In the United States the Internal Revenue Service (IRS) administers federal tax laws. It is a government entity that fulfils three main functions. Firstly, it processes tax returns. Secondly, it provides services for taxpayers. Thirdly, it enforces the tax laws enacted by Congress. Furthermore, IRS also investigates financial crimes and oversees tax-exempt organizations.

Citizens in Sweden, Denmark, Finland, and Iceland pay the highest taxes and also get the highest benefits from taxes such as free or low-cost healthcare, education, childcare, etc. Austria, the Netherlands, and Belgium also have high taxes. In contrast, countries such as Saudi Arabia, Brunei, Monaco, the Cayman Islands, Bahamas, and Andorra are so-called tax havens. These countries only tax very specific types of wealth or income, have very low tax rates in general, or have no taxes at all.

Tax Schedule 
In the United States, a tax schedule is a form required by the Internal Revenue Service (IRS) to be prepared in addition to the tax return. It is a tool that reports and provides information about the additional calculations and other amounts stated in the tax return. These generally include information on amounts such as mortgage interest, interest income or charitable contributions.

Tax schedules are used by both taxpayers and taxation authorities such as IRS. The simple tax returns can be filed using the Form 1040 whereas the complex tax returns additionally requires a tax schedule to be completed with the tax returns. There are different types of schedules  such as Schedule A, Schedule B, Schedule C, Schedule D , Schedule EIC and Schedule SE. Specific tax forms can be used by taxpayers or private entities that are required to report information on the tax liabilities, including income earners, businesses, and companies.

Filling in the tax return 
A person may have to fill in a tax return depending on circumstances, which are different in each country. Generally, a tax return does not need to be filed if an income does not exceed a certain amount of money, but other factors such as the type of income, age, and filing status also play a role. Occasionally, there may be situations where a person does not have to fill in the tax return, but will do so anyway to receive a tax refund from the state.

A tax return is different from a tax refund. A tax refund will occur when an individual has paid money to the state exceeding the level of expected income tax. In contrast, a tax return is a form a person needs to fill in every year to report income, expenses, and other relevant information. A tax return, therefore, helps a person to deal with tax calculations and payments or understand if a tax refund is due. This will depend on whether a person has overpaid on taxes, or were late in paying previous tax returns.
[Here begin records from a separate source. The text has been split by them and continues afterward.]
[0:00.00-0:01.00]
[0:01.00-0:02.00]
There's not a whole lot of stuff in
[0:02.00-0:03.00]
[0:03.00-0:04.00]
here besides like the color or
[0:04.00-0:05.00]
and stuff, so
The difficulty of filling in a tax return varies from country to country, but governments try to help citizens in different ways. Many governments utilize electronic filling and payment systems that keep a record of a person's history of tax returns and refunds. Another notable change in recent years is that government bodies share the data with each other. Within several European nations such as Denmark and Sweden, governments already provide citizens with prefilled return forms, which a citizen would sign if accurate, and if not, can fix the error on their own or prepare returns themselves. In Denmark and Sweden, 97% and 74% of taxpayers had their forms prefilled by tax authorities respectively in 1999.  
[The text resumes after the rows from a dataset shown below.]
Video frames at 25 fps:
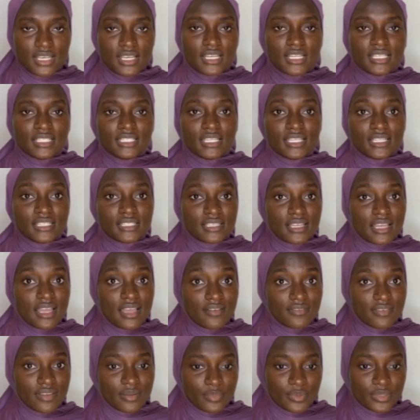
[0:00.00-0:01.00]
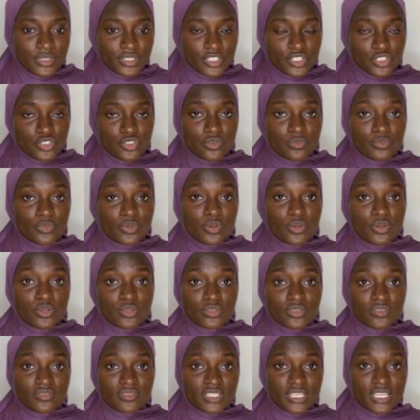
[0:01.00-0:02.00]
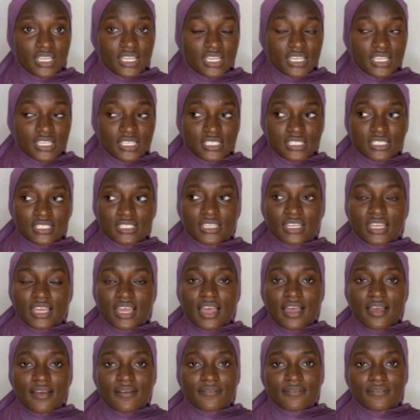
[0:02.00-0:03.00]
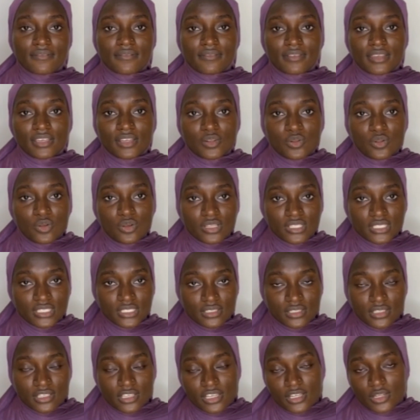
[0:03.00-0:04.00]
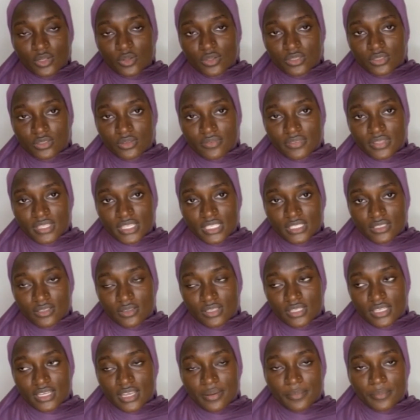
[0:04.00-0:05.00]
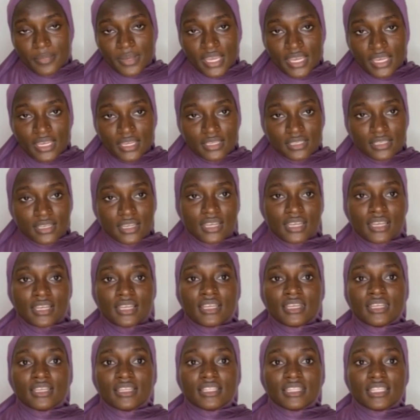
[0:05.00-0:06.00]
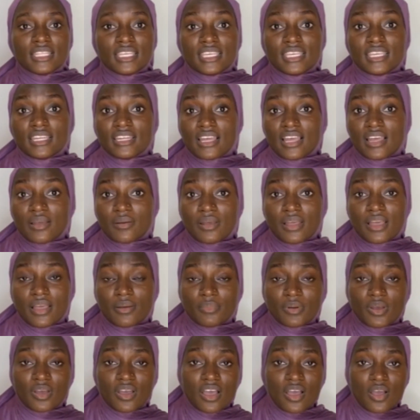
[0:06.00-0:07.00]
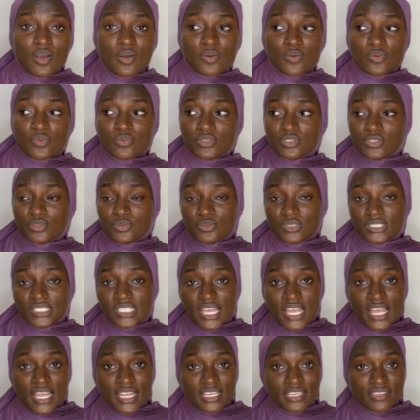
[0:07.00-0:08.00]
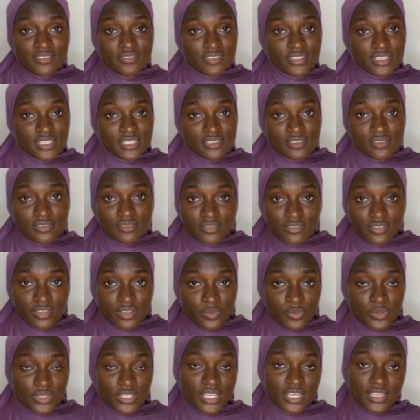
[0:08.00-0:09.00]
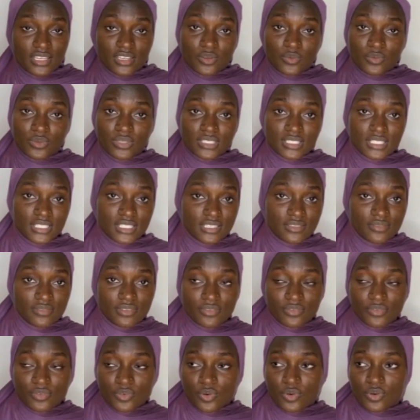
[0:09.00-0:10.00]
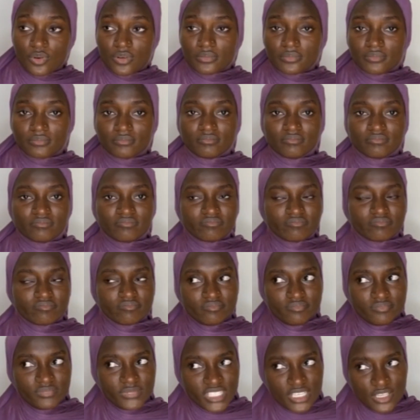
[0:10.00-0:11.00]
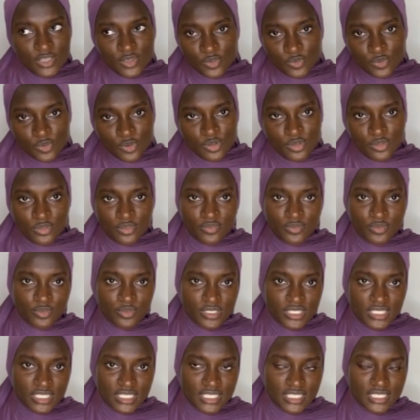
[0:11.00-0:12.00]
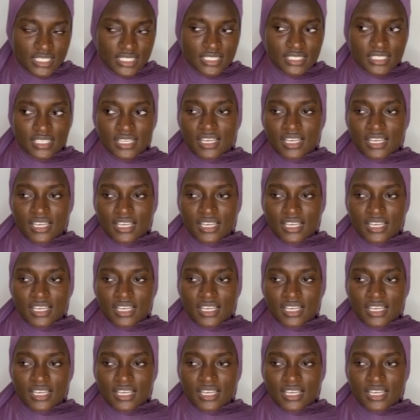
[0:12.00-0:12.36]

tend to have hypertension because of the age. They have a lot of things on their mind, thinking about how they will die and leave their children, what are they going to leave it for, all of those things,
The length of the completion of a tax return depends on the country, but the world average is almost 232 hours.

Constituents of a tax return
In many countries, the three parts of a tax return usually include the following parts:

Income: This part consists of all the sources of a citizen's revenue. In the United States, the most widely known method for detailing is a form W-2, obtained from an employer. Wages, salaries, dividends, and interest should likewise be considered as a source of revenue.  It essentially measures the gross income which is divided into five subparts as per income tax laws: Income from Salary, Income from House Property, Profits and Gains from Business Profession, Income from Capital Gains, Income from Other Sources. 

Deductions: Reasoning or deductions form taxable income that reduces tax liability. For organizations, most expenses specifically identified with business tasks are deductible. Examples of tax deductions include mortgage interests, student loan interest, contributions to saving plans for retirement etc. The taxpayers can either itemize their deductions or use the standard deduction depending on which deduction on taxable income is greater. 

Taxpayers can use standard deductions which varies according to filing status, for example, for older taxpayers (65 and above), the standard deduction is higher. It can be filed using Form 1040 or Form 1040-SR. In case of itemized deductions, the receipts for items to be filed under it must be preserved and divided into categories. At tax time, the expenses are recorded on Schedule A and the audited receipts are held back.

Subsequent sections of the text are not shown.